3 minute read

Splurge VS SAVE

Grocery prices are sky rocketing, onions are sprawled over the streets of Pukekohe, eggs are being rationed – what is happening in this world! We are all having to become smarter shoppers, but there’s always something worth splurging on. I asked the Nourish community where they save their pennies and what they won’t sacrifice when it comes to their shopping basket.

Vicki Ravlich-Horan, Nourish magazine editor - Forget that chemical essence crap, Vicki always uses proper vanilla extract –almost always Heilala Vanilla. She loves Heilala because she’s seen it being produced in Tonga and loves what they have done with this community just as much she loves the product.

Currently it feels like even the basics, like butter, is a splurge but a can of tinned tomatoes is still a trusty save. With a few additions, a tin of tomatoes can become anything from a tasty pasta or pizza sauce, will bulk out a casserole or mince and even make a half decent minestrone soup.

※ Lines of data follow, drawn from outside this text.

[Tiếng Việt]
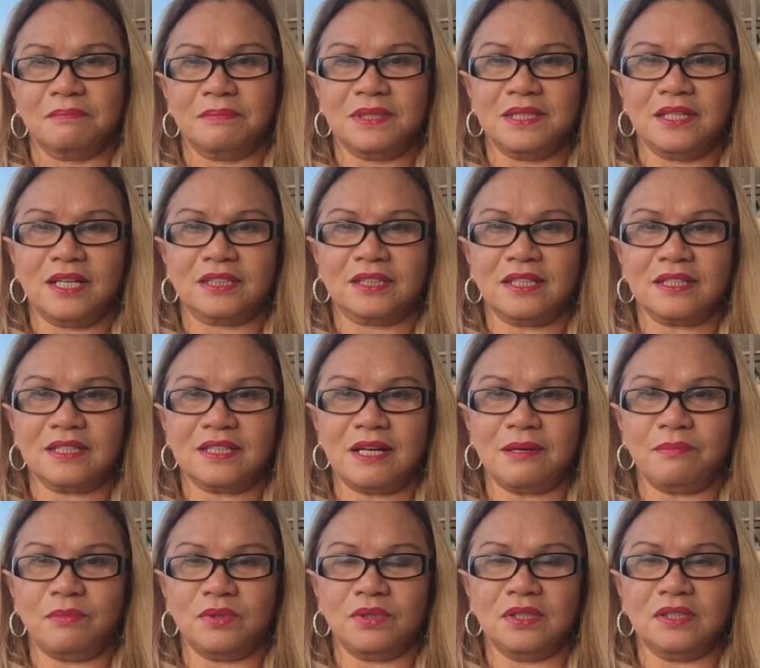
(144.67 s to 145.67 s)
bây giờ tất
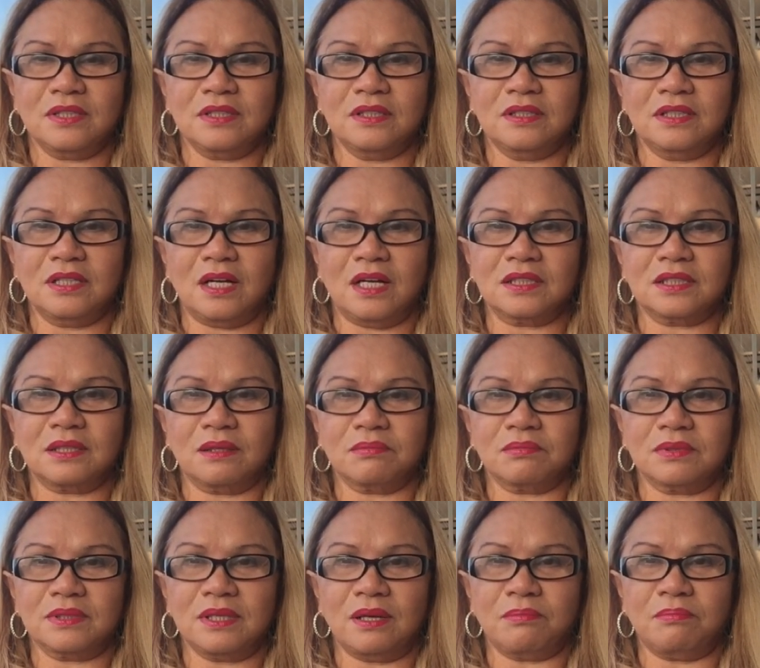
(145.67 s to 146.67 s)
cả mọi những người ở
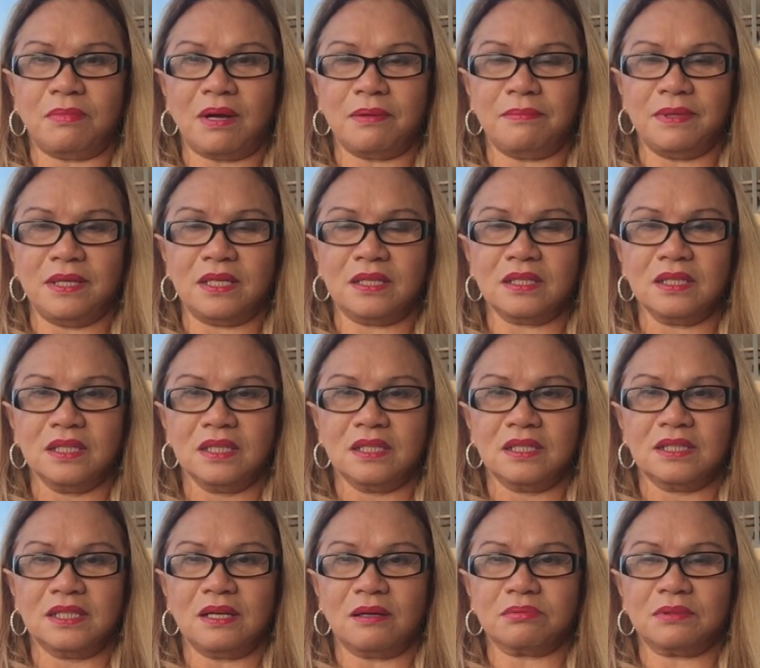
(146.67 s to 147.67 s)
trong dòng bãi biển
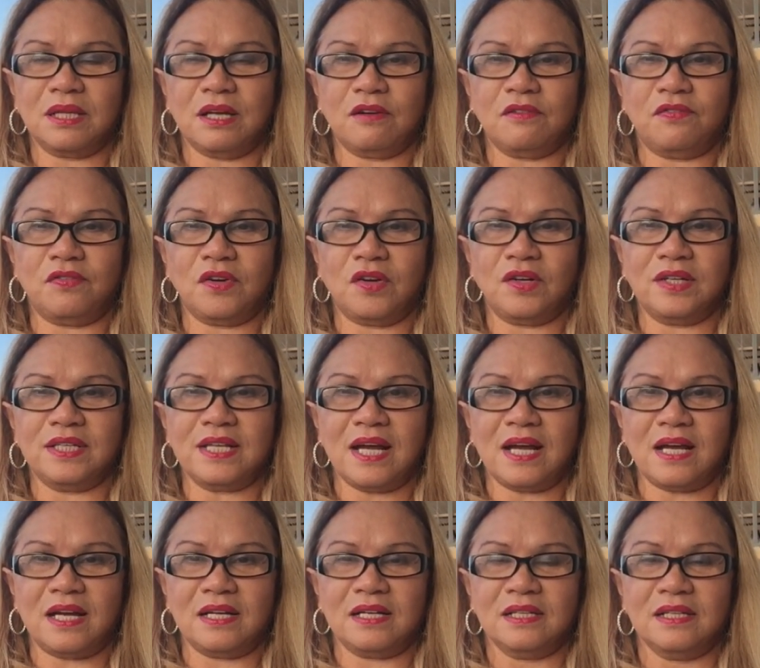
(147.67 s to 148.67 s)
dọc theo
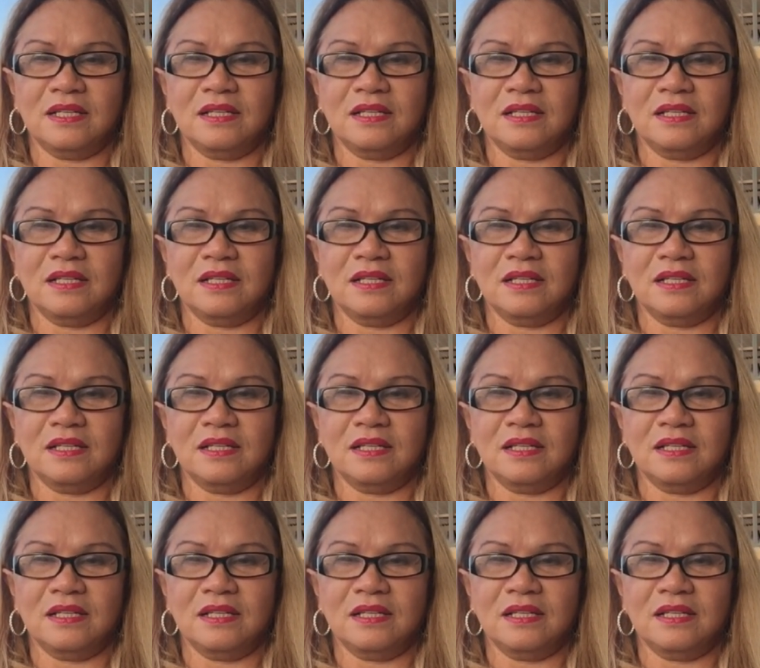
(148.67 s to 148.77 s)
Florida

Kathy Paterson, food writer - Kathy splurges on good quality parmesan, extra virgin olive oil and meat. She saves with a garden bursting with green leafy vegetables, and she tops up her fridge by buying perfectly imperfect vegetables and fruit.

Amber Bremner, food writer - Amber’s family made the decision years ago that fresh produce was not something they would cut corners on. Of course, they'll always buy what’s seasonal, but as a mostly plant-based household, veggies are the cornerstone of their diet. However, she always buys the cheapest legumes available, whether dry to cook from scratch (which is both the cheapest and nicest way to have them) or canned for convenience. You won't find any gourmet beans in a glass jar in their house!

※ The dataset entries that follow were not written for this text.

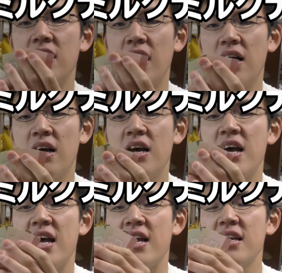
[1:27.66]
や
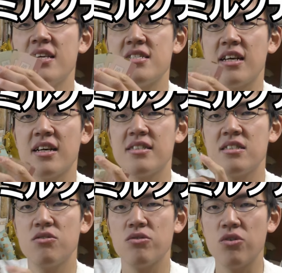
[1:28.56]
駅探
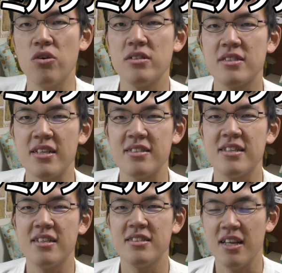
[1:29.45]
すのと手
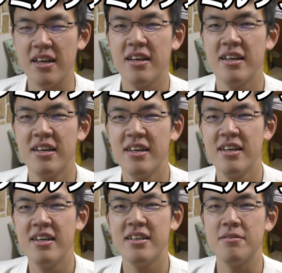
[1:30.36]
伝って
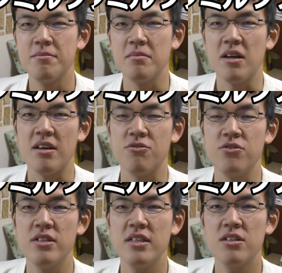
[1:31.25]

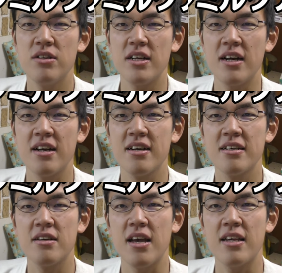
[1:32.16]
風鈴の音が
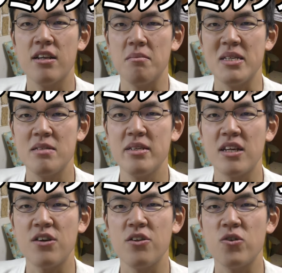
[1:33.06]
駅に導い
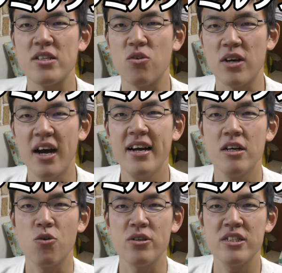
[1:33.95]
てくれるのでしょうか
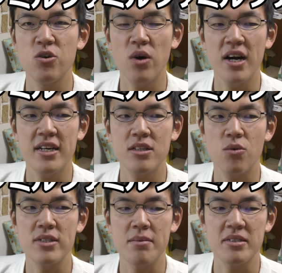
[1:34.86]
ご視聴ありがと
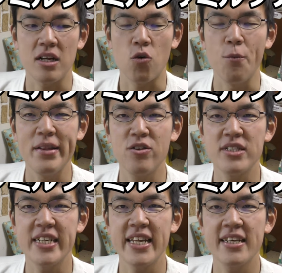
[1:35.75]
うございましたコメント
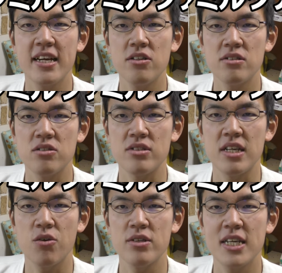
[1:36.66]
していただけるとそし
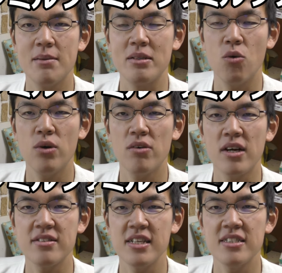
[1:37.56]
てよろしければ動画を
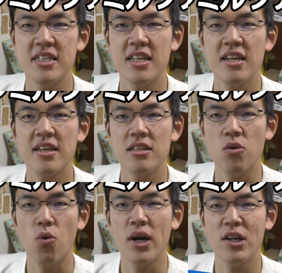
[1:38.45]
拡散していただける
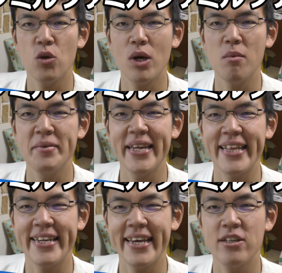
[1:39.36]
と他の動画も見てい
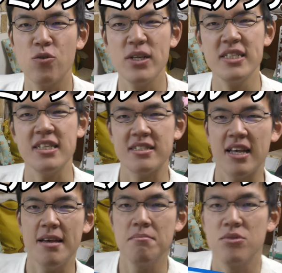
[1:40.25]
ただけると嬉しいで
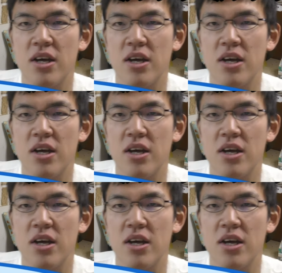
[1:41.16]
す演武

Fiona Hugues, food writer - When it comes to ingredients, Fiona is a firm believer that you should buy the best that one can afford. Inferior old anchovies, tasteless olives, metal tainted olive oil and tired watery mozzarella can completely ruin a dish or meal, so she’d rather leave them out. For this precious reason she’s the gal that buys up all the reduced to clear products to save her pennies. She just loves a bargain and those bright wee stickers beckon her from across the store. The discounted best before products are what she’s after (not to be confused with best by) as they usually have weeks of life left in them.

Kris Beehere, Ambrosia Rotorua - Kris can’t go past Maldon sea salt to season his food to perfection. He spends his money with local butchers, farmers and producers, and keeps his pantry stocked with good quality spices. Kris puts in the effort to minimise food waste and use as much of the product as possible. Taking the time to look after your products and rotate them correctly saves you a fortune!

Liz Gore Cerdeira, Vetro Tauranga - Liz’s splurge would always be parmesan. She means the real good parmesan that comes in from Italy in big chunks! If possible, she’ll go for a Reggiano but is usually happy with a Grana Padano. She’s currently getting budget canned cannellini beans, chickpeas and lentils from Vetro as they had a big stock come in during Covid that has come up to its date. Canned products last well beyond their BB date, so don’t turn your nose up at them!

Chris Gore, Vetro Tauranga - Chris splurges on quality canned tomatoes and pasta. She says there’s a world of difference between the low acid, low seed count, tomatoes grown in the mineral dense areas of Italy, and the rest. A quality can of tomatoes will give noticeable depth, creaminess, and nutrition to your dish. Likewise, always spend that little more on quality pasta. Don’t be fooled by the shiny stuff. The best pastas are dull, so your sauce will stick. Chris always cooks seasonally so rarely buys expensive fruit and veg that has had to be imported. She doesn’t mind ugly fruit, uses broccoli stalks, and if it’s on special will buy in bulk and make up soups for the freezer.

Jo Nolan, Bin Inn Papamoa - Jo always splurges on exotic rice, either Wild Rice, Black Jasmine, or Organic Red rice. She loves the crunch, colour, and flavour of these rices. If you’re going to have rice, it’s worth flashing things up! She saves with the Bin Inn peanut butter. Because you can make your own while in store, you know it’s truly fresh, has nothing extra added, and is totally moreish.

Ian Harrison, Sugo Tauranga - Ian goes cheap on seasonal vegetables and fruit. He keeps berries and tomatoes out of the trolley in winter and makes the most of them in the summer. Ian doesn’t skimp on meat. He only buys free range and grass-fed meats from his local butcher. It costs more, but it has a story and is much better for you.

As for myself, it’s my weekly challenge to keep the grocery bill as low as possible. I write a weekly menu and a detailed shopping list that I stick to, which makes a huge difference. I save on pantry staples, buy seasonally, and work out how I can adapt a recipe if one of the ingredients has an eye watering price tag. Flaky salt is something I won’t compromise on though. I use it far more than I should but you just can’t beat it.